Shelia and Broack Karges

Shelia and Brock Karges run about 15,000 stockers a year on their Triple Heart Ranch near Wanette, Okla., focusing on strict recordkeeping to guide them on nutrition and health issues.

The American cowherd is a patchwork quilt with diversity sewn right into the fabric. That creates both opportunities and challenges for the stocker operators who take beef a step closer to the consumer’s plate.

“The reason our program exists is that the cow-calf sector is so fragmented,” observes Brock Karges. “There’s good management, bad management, big herds, small herds — and this is where the cleanup takes place.”

Putting calves on the path to performance is what Brock and Shelia Karges do at Triple Heart Ranch. Along with daughters, Karena and Jessica and a savvy crew, the Kargeses run about 15,000 head each year through their facility near Wanette, Okla.

The 500-lb. gorilla on the truck that backs up to unload at any stocker facility is Bovine Respiratory Disease (BRD). Hard to classify and tough to predict, BRD carries an industry-wide price tag that blows right past $800 million annually.

Proper nutrition is the most important factor in dealing with any ailment, Brock asserts, but the Kargeses are very proactive in all areas of calf health. Good quality five-weight cattle come in from a 200-mile radius and have a 24-hour hay and water rest period prior to processing under Beef Quality Assurance vaccination protocols. The calves remain in receiving pens for three to five days, advancing to larger traps before moving on to pasture. When it comes to getting those cattle off to a good start, Draxxin has become the Kargeses’ treatment of choice in dealing with BRD but the product’s efficacy first had to be proven on the ranch.

“Draxxin has been a learning experience,” Shelia notes, explaining that their first trial with the single-dose antibacterial took place in the fall when big temperature swings can put newly-arrived cattle in peril. “We started using some in 2005 and, after making several protocol improvements, we went 100 percent with it in 2009. It gives us time to make decisions up-front. And, it also takes some pressure off pen riders since the calves have 10 days to respond to treatment.”

“Our program centers on records,” Brock adds. “We let our records guide us — we don’t guess what’s going on. Shelia is very meticulous about recordkeeping and we have very detailed health information.  … Draxxin isn’t the cheapest drug out there but we found that the Draxxin cattle jumped right off the page at you.”

Triple Heart Ranch records show a performance edge of .2-.3 lbs./day for cattle treated with the Pfizer Animal Health product, along with enhanced predictability and dramatically reduced overall health-related costs.

It took some time to get used to Draxxin’s extended therapy duration, Brock acknowledges: “It takes out the human decision factor because the decision to pull or retreat is out of a pen rider’s hands for 10 days. After that, we quickly know what we’re up against and can make fact-based decisions because every calf that goes through the chute is in the computer. Being able to adjust quickly can alleviate some of the loss and maintain some of the profit in the cattle.”

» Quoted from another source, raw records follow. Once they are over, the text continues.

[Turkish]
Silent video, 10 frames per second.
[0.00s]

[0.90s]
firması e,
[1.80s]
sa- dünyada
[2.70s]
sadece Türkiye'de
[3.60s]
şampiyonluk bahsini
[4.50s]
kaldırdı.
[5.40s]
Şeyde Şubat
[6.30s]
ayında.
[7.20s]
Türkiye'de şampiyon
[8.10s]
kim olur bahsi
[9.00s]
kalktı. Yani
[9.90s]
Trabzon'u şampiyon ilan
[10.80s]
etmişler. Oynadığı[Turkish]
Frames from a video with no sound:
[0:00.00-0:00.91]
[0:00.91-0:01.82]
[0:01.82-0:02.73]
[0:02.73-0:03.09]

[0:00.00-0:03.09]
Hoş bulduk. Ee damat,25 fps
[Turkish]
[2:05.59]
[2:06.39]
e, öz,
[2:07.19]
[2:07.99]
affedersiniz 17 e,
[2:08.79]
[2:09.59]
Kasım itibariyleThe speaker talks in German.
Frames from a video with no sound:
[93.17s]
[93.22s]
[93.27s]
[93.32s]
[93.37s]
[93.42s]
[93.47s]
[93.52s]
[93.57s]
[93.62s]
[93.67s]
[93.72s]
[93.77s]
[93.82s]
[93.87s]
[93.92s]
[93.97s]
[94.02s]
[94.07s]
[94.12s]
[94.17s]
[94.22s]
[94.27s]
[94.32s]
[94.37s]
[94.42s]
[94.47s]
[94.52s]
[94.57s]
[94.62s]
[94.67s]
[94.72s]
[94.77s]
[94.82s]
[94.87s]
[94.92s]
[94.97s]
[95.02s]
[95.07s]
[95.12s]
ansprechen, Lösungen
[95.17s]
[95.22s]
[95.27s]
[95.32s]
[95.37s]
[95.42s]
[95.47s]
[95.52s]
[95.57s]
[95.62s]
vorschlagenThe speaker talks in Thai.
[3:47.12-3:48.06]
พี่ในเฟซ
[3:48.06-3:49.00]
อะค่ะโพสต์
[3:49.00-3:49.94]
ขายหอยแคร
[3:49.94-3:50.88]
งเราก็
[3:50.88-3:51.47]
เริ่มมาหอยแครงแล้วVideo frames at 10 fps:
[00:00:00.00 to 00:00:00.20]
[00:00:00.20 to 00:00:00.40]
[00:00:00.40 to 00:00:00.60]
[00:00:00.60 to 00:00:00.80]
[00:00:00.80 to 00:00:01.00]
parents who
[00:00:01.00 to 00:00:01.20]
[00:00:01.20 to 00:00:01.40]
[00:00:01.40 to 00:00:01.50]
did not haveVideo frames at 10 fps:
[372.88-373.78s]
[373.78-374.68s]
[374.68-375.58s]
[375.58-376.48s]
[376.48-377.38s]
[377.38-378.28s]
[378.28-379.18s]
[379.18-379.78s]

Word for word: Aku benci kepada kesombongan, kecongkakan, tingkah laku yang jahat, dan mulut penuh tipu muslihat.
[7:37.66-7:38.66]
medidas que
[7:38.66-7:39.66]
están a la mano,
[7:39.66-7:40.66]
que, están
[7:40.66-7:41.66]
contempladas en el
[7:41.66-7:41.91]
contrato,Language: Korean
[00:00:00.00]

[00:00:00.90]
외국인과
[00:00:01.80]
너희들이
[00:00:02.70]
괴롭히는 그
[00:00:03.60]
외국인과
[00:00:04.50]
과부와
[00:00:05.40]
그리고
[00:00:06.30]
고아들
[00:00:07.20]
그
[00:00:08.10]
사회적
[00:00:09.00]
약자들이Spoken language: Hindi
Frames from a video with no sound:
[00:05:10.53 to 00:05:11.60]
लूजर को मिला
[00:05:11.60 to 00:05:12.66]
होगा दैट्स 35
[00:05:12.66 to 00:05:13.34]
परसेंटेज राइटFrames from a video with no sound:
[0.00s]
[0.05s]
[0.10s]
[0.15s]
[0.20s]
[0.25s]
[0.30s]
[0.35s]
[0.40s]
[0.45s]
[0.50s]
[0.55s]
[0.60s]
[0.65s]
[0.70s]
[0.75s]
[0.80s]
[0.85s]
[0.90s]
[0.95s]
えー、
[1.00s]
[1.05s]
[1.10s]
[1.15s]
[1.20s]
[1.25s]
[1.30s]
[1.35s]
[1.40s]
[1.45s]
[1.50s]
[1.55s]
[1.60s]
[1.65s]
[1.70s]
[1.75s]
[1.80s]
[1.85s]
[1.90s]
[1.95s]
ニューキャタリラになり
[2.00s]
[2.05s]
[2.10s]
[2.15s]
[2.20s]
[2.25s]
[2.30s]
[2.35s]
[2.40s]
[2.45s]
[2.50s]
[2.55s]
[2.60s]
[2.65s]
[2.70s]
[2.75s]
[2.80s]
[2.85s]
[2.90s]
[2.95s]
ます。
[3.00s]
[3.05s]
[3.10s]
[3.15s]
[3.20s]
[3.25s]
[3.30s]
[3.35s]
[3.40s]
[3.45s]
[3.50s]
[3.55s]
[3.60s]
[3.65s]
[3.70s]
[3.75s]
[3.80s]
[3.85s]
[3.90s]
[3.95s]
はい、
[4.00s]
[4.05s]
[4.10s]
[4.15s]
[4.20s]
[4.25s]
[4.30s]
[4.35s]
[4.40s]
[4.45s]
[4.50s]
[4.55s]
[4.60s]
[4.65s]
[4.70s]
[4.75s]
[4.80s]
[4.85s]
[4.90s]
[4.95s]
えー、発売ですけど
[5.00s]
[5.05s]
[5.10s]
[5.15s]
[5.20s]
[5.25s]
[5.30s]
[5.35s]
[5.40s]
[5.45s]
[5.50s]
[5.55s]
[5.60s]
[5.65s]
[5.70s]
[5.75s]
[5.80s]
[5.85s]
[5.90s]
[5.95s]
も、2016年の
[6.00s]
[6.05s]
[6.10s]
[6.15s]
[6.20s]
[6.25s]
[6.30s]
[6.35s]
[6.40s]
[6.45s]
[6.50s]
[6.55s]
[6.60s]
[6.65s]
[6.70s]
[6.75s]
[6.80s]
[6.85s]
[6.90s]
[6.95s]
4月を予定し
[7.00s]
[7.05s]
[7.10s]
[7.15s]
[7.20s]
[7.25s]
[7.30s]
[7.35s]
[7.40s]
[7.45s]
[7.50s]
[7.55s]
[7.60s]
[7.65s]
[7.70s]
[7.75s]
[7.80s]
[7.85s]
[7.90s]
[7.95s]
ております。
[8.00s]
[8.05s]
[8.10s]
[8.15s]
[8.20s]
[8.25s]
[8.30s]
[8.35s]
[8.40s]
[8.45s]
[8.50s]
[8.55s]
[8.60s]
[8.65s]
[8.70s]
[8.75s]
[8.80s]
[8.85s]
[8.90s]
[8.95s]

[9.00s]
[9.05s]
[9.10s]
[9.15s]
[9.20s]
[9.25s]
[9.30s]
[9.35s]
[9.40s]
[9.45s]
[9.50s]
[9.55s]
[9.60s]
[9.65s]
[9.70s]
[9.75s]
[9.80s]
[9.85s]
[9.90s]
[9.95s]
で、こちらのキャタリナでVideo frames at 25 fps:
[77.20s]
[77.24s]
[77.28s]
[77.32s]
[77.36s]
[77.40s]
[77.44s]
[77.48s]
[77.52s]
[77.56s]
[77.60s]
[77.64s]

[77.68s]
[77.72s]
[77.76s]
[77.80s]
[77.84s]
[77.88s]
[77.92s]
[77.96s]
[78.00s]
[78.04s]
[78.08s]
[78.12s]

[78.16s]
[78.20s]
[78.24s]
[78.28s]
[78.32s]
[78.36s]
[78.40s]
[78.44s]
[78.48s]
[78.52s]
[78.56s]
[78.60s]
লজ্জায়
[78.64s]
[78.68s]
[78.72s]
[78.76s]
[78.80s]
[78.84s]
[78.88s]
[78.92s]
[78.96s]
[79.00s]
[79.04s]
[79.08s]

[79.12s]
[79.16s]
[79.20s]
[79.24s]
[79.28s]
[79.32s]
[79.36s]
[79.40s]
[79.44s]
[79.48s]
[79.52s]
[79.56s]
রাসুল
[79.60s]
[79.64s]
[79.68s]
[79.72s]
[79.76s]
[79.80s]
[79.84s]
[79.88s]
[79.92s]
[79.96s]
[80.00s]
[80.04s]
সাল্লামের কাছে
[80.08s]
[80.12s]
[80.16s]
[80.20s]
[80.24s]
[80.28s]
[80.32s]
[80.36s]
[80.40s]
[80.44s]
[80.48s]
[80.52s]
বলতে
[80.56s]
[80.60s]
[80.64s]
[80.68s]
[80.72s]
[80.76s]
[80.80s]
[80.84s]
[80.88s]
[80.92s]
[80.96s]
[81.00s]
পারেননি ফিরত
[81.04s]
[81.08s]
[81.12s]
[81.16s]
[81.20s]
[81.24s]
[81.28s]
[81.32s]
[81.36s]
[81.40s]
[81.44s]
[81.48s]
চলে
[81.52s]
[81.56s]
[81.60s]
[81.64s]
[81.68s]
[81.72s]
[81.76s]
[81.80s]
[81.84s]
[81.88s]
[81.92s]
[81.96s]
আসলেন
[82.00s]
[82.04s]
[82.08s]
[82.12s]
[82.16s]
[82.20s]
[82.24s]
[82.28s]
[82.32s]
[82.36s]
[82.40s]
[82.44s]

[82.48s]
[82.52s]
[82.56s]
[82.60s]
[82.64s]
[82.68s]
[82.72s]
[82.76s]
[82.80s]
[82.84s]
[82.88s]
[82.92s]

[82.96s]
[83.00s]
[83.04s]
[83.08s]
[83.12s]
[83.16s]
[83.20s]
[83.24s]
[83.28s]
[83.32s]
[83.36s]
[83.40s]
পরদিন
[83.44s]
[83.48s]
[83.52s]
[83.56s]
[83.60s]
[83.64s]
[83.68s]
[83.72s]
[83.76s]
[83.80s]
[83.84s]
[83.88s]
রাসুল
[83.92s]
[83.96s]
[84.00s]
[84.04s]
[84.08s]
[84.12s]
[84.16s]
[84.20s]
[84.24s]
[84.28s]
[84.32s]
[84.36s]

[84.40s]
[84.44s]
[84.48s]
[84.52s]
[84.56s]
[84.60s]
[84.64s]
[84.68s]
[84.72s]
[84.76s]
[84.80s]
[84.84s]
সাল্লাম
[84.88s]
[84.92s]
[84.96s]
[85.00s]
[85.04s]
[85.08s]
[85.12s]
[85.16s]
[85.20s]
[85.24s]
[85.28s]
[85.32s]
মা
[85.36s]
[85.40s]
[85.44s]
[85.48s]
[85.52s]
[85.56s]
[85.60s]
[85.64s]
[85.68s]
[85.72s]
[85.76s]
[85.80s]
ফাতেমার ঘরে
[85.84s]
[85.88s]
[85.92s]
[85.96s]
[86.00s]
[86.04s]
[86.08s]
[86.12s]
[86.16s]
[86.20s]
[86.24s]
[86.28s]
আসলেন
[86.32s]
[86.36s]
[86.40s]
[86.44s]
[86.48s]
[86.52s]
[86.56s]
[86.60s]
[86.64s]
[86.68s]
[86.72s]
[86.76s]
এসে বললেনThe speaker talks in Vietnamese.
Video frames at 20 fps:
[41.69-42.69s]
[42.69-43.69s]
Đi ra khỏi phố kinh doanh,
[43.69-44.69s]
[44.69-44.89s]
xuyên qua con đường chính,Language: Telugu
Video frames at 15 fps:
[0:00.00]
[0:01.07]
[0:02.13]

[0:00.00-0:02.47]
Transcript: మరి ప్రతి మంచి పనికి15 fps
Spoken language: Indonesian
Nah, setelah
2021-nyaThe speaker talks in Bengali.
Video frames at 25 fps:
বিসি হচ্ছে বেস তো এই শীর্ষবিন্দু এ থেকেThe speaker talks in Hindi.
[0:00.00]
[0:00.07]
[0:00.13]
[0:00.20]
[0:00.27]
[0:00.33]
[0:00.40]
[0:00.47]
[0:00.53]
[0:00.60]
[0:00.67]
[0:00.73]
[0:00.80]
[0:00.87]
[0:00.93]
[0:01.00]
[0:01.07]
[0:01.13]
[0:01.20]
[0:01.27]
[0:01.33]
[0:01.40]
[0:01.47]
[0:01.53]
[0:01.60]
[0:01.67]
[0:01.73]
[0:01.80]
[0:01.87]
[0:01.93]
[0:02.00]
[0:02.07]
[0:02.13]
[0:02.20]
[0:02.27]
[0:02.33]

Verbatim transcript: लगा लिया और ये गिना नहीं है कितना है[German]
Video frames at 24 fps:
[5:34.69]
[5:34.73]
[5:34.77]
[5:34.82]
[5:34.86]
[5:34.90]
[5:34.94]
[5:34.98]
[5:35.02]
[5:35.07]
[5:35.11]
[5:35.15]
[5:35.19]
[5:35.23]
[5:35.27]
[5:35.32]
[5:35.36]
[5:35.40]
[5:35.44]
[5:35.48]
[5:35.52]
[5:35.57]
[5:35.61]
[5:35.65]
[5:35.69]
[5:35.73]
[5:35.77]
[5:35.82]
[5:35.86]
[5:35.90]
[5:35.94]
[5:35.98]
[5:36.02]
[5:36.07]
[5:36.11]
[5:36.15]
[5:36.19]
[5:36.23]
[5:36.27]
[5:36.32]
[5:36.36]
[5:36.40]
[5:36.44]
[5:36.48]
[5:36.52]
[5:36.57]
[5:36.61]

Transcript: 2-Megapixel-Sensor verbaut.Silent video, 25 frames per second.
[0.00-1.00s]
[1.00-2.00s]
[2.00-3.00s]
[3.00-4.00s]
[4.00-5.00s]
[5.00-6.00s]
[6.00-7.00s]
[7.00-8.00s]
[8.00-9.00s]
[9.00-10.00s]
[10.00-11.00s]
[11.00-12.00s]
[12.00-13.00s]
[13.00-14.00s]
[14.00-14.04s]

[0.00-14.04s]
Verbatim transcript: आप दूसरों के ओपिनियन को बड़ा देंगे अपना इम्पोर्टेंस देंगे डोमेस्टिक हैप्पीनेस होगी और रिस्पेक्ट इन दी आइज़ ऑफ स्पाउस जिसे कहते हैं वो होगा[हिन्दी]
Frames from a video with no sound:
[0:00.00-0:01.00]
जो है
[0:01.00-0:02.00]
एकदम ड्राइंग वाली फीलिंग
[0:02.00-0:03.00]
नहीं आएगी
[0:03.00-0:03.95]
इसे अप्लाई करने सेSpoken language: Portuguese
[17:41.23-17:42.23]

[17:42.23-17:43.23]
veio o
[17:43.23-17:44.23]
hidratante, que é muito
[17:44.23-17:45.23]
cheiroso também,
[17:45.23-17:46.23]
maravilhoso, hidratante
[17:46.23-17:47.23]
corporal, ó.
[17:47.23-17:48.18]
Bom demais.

Extended duration therapy gives calves time to straighten up with fewer pulls and re-treats. The Kargeses also credit Draxxin with cleaning up cripples caused by mycoplasma as well as clearing up eye problems. The latter is especially important for Triple Heart Ranch. In addition to growing feeder cattle in an alliance that involves Stockman’s Livestock and Friona Industries, the all-heifer operation supplies cattle for cutting horse competitions where “two good eyes are a necessity.”

With Oklahoma City just up the road, every heifer on the ranch is used in cutting shows and never misses a meal — “They’re fed before they leave in the morning and fed again when they get home at night,” Brock explains.

The Karges cattle have an end-weight of 722 pounds and normally hit that target in 75-80 days. Depending on the time of the year, they may bring in 400-pounders, extending the grazing time to about 90 days. In addition to starting cattle for the feedyard, a summer grazing program, and the cutting cattle enterprise, the ranch custom manages a 250-head mama cowherd.

Besides their focus on health and nutrition — facilitated by detailed computer records — Brock and Shelia place a good deal of importance on employees and facilities. “We have a good team and we’ve tried to develop the facilities to make things easier for the people as well as the cattle,” Brock says. “We want everything user-friendly for our employees and our cattle.”

The overall management plan even extends all the way to the remuda that includes cow-bred Quarter Horses bred and developed on the ranch. “Good horses make a big difference in getting the job done around here,” Shelia says.

In what is an exceedingly comprehensive approach to handling stocker cattle, the Kargeses strive to continue to learn and to hone their management skills. “We’re constantly evaluating everything we do,” Brock concludes, “and, in the end, we try to learn from what went right and not just from what went wrong.”